“Several studies in the past decade have suggested that the death rate from coronary disease is inversely correlated with the hardness of the local water supply: the harder the water, the lower the coronary rate. A study recently published in The New England Journal of Medicine reports evidence that the excess coronary deaths in soft-water areas are almost entirely sudden deaths outside the hospital. Researchers at the University of Toronto School of Hygiene reviewed the death certificates of 55,000 people who died in the province of Ontario in 1967 and classified the deceased individuals according to the hardness of their local water supply.”
The reason for the link is still under debate; latest theories suggest more magnesium and calcium are beneficial.
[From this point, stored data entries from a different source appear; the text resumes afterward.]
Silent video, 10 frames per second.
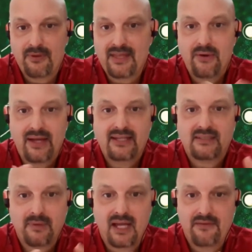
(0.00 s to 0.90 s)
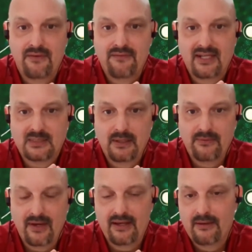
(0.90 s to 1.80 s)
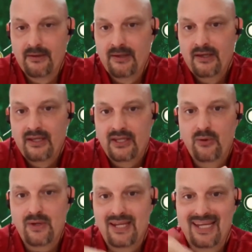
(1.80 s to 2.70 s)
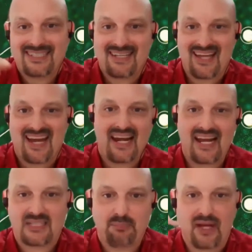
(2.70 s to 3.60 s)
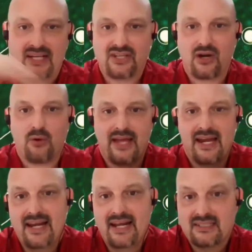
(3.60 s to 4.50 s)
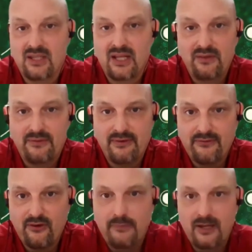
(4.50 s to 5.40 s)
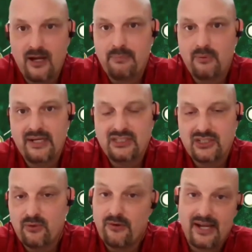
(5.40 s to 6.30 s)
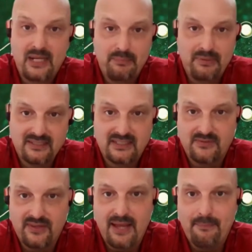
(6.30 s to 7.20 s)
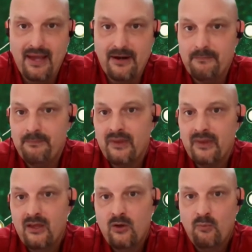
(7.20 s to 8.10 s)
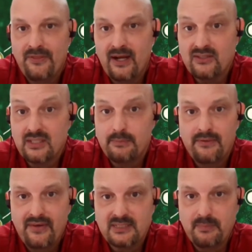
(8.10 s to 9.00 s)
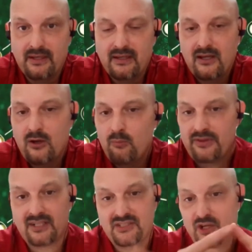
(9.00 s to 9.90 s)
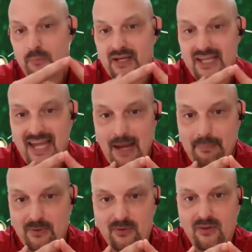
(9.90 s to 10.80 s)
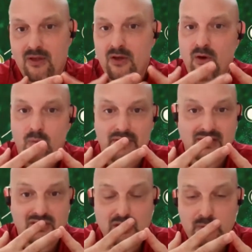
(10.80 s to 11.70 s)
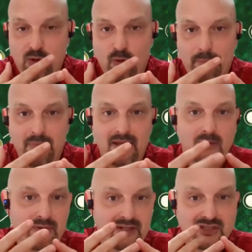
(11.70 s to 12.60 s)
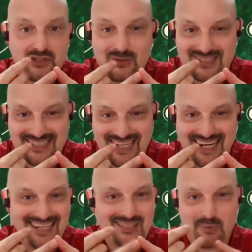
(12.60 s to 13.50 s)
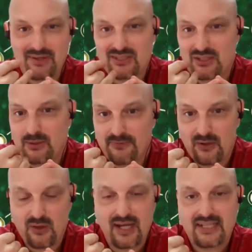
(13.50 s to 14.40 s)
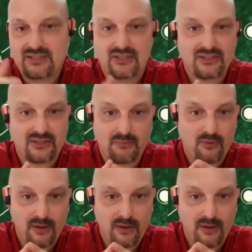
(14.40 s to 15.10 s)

without some kind of investment, right? You don't get to that next plateau or that next level of your farming operation, or any business for that matter, without some investment, whether it's human capital, whether it's new equipment, whether it's new seeds, whether it's new fertilizers,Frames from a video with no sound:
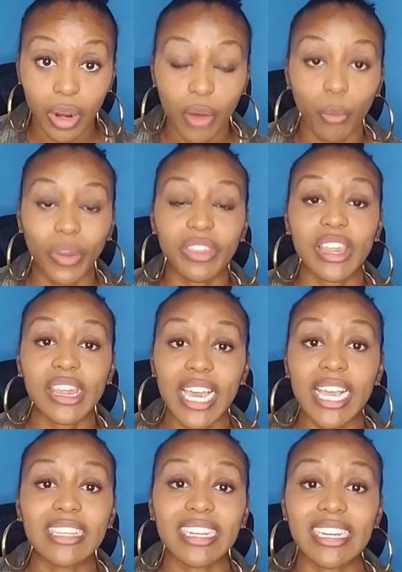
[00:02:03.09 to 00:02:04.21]
with the
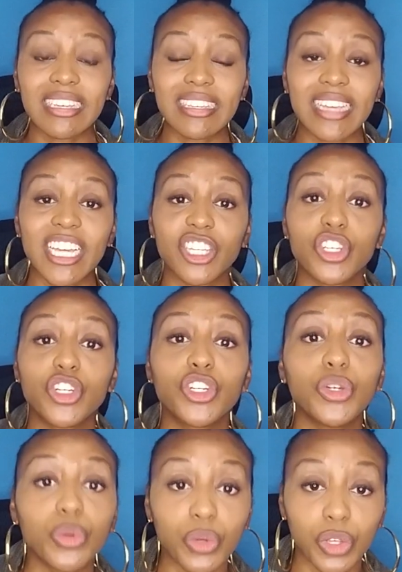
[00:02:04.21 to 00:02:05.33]
things that he says
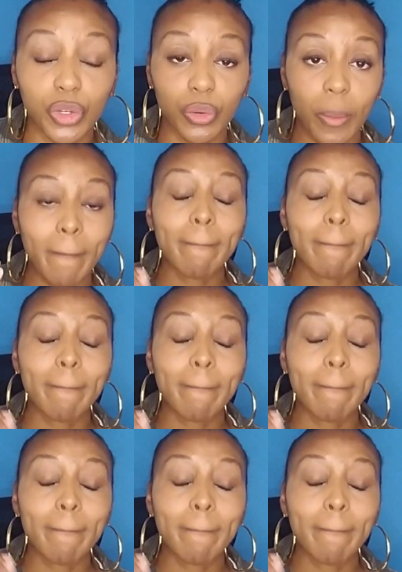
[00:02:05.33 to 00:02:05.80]
to you.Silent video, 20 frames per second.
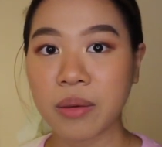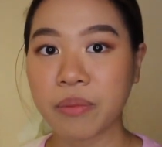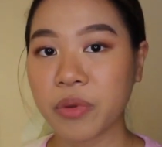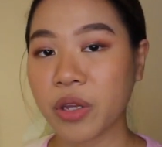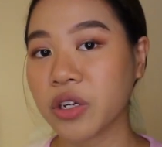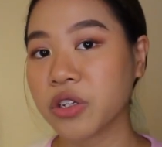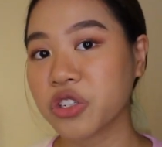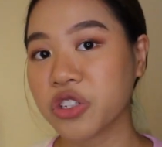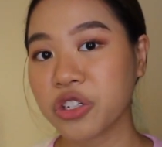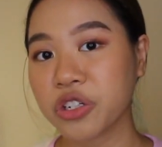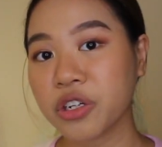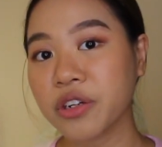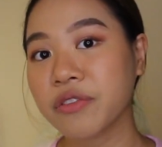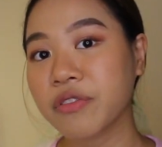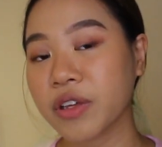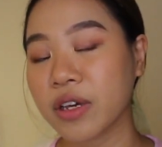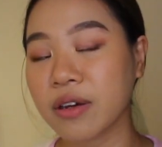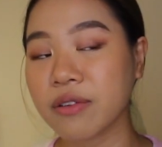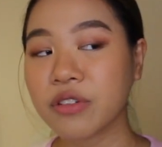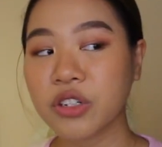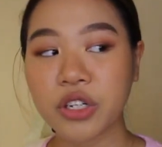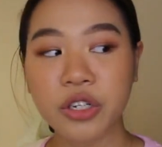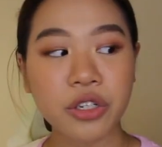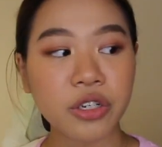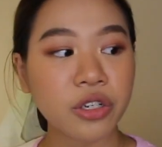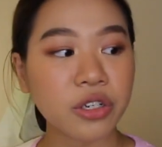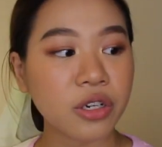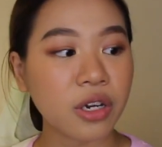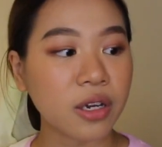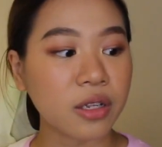I'm not sure if they have
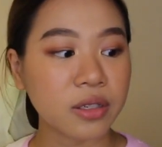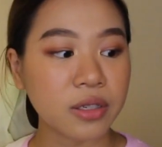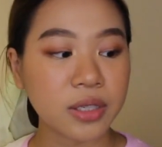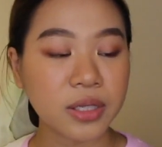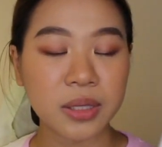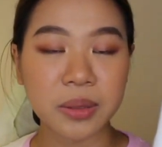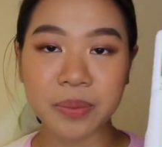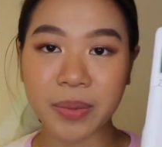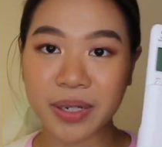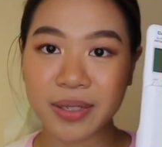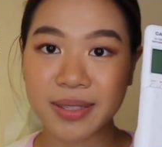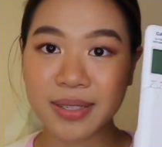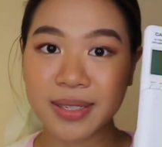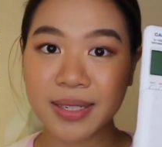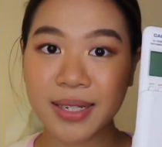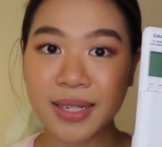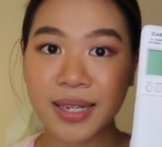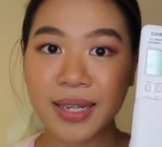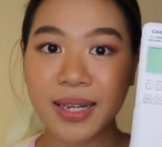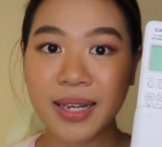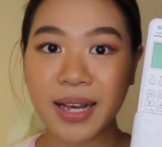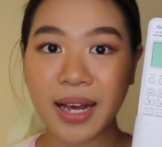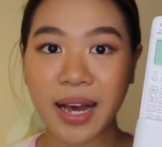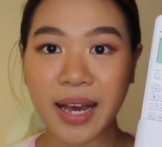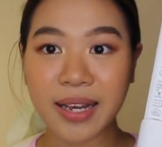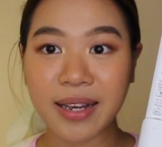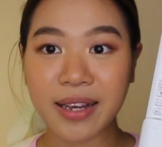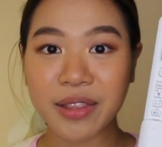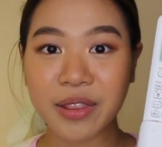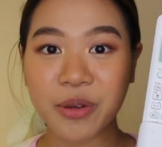darker colors, but
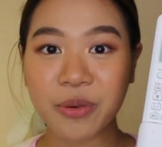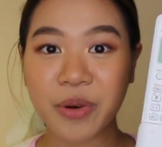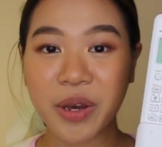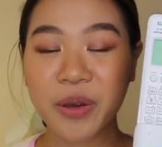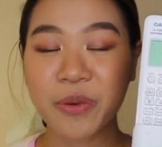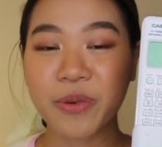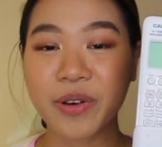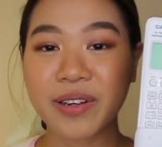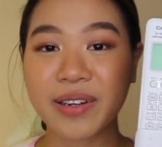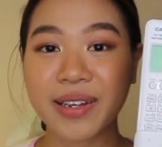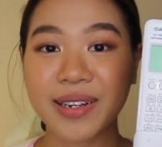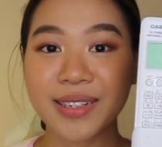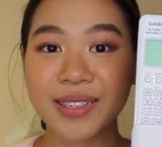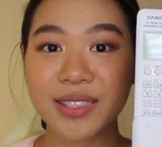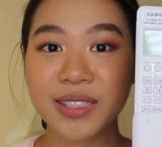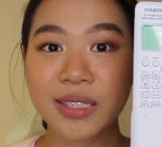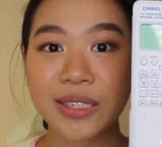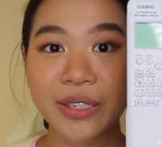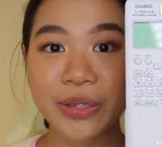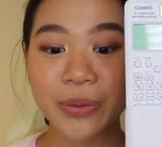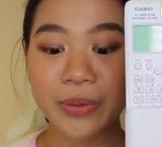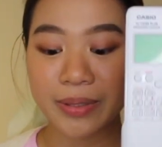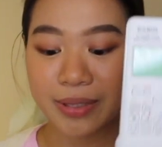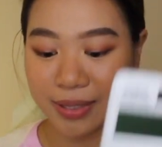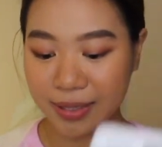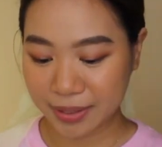I got the white one and it's cute.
“Vaccines that have produced immunity against rubella (‘German measles’) in more than 95 percent of the test subjects who have received them will probably be licensed in the U.S. within a matter of weeks. Widespread immunization with these vaccines could prevent another wave of infection, anticipated for the early 1970s, like the one that swept across the U.S. in 1964, causing at least 8,000 fetal deaths and afflicting 15,000 to 20,000 infants with deafness, heart disease, cataracts, glaucoma, psychomotor retardation and blood disorders.”
Transatlantic Flight at Last!
“Search through the history of all the arts and sciences, and you will find none that has furnished so much of the sensational and the heroic as the latest of them all: the art of flying—that amazing child of the Twentieth Century. A land bird, scorning its native element, had swept across the Atlantic from Newfoundland to the Irish Coast in one wild flight of sixteen hours and a half. The Vickers-Vimy bomber, which carried Captain Alcock on his amazing dash, was built to bomb Berlin. The landing was made within a few miles of the place selected by Navigator Brown. So these gallant lads, who had lunched in America, had their breakfast, next day, in Europe.”
“Another of the leading scientific societies of Great Britain, the Geological Society, has decided to admit women as fellows. This step has been considered by the society on three previous occasions, with negative results.”
“A velocipede adapted to the use of all, old or young, large or small of either sex, skilled or unskilled, in which the pleasure of the exercise is enhanced by association, is shown in our engraving. The action and details of this invention are well delineated by our artist. This machine is designed for use in private and public pleasure grounds, or to be let by the hour at large fairs. It does one’s heart good, says our enthusiastic informant, to hear children fairly shriek with glee as the maximum speed is attained.”
“On the evening of the 15th of April a magnetic storm of unusual force prevailed over the entire northern section of the country, which so seriously affected the operation of the wires that, on some circuits, they could only be worked by taking off the batteries and employing the auroral current instead. The effect of this great disturbance of the earth’s magnetism was manifested with particular power upon the wires between New York and Boston, and for several hours the lines upon this route depended entirely upon this abnormal power for their working current.”
Paper for the Nose
“The Japanese dignitaries, says the Boston Journal of Chemistry, who recently visited this country under the direction of Mr. Burlingame, were observed to use pocket paper instead of pocket handkerchiefs, whenever they had occasion to remove perspiration from the forehead, or ‘blow the nose.’ The same piece is never used twice, but is thrown away after it is first taken in hand. We should suppose in time of general catarrh, the whole empire of Japan would be covered with bits of paper blowing about. The paper is quite peculiar, being soft, thin, and very tough.”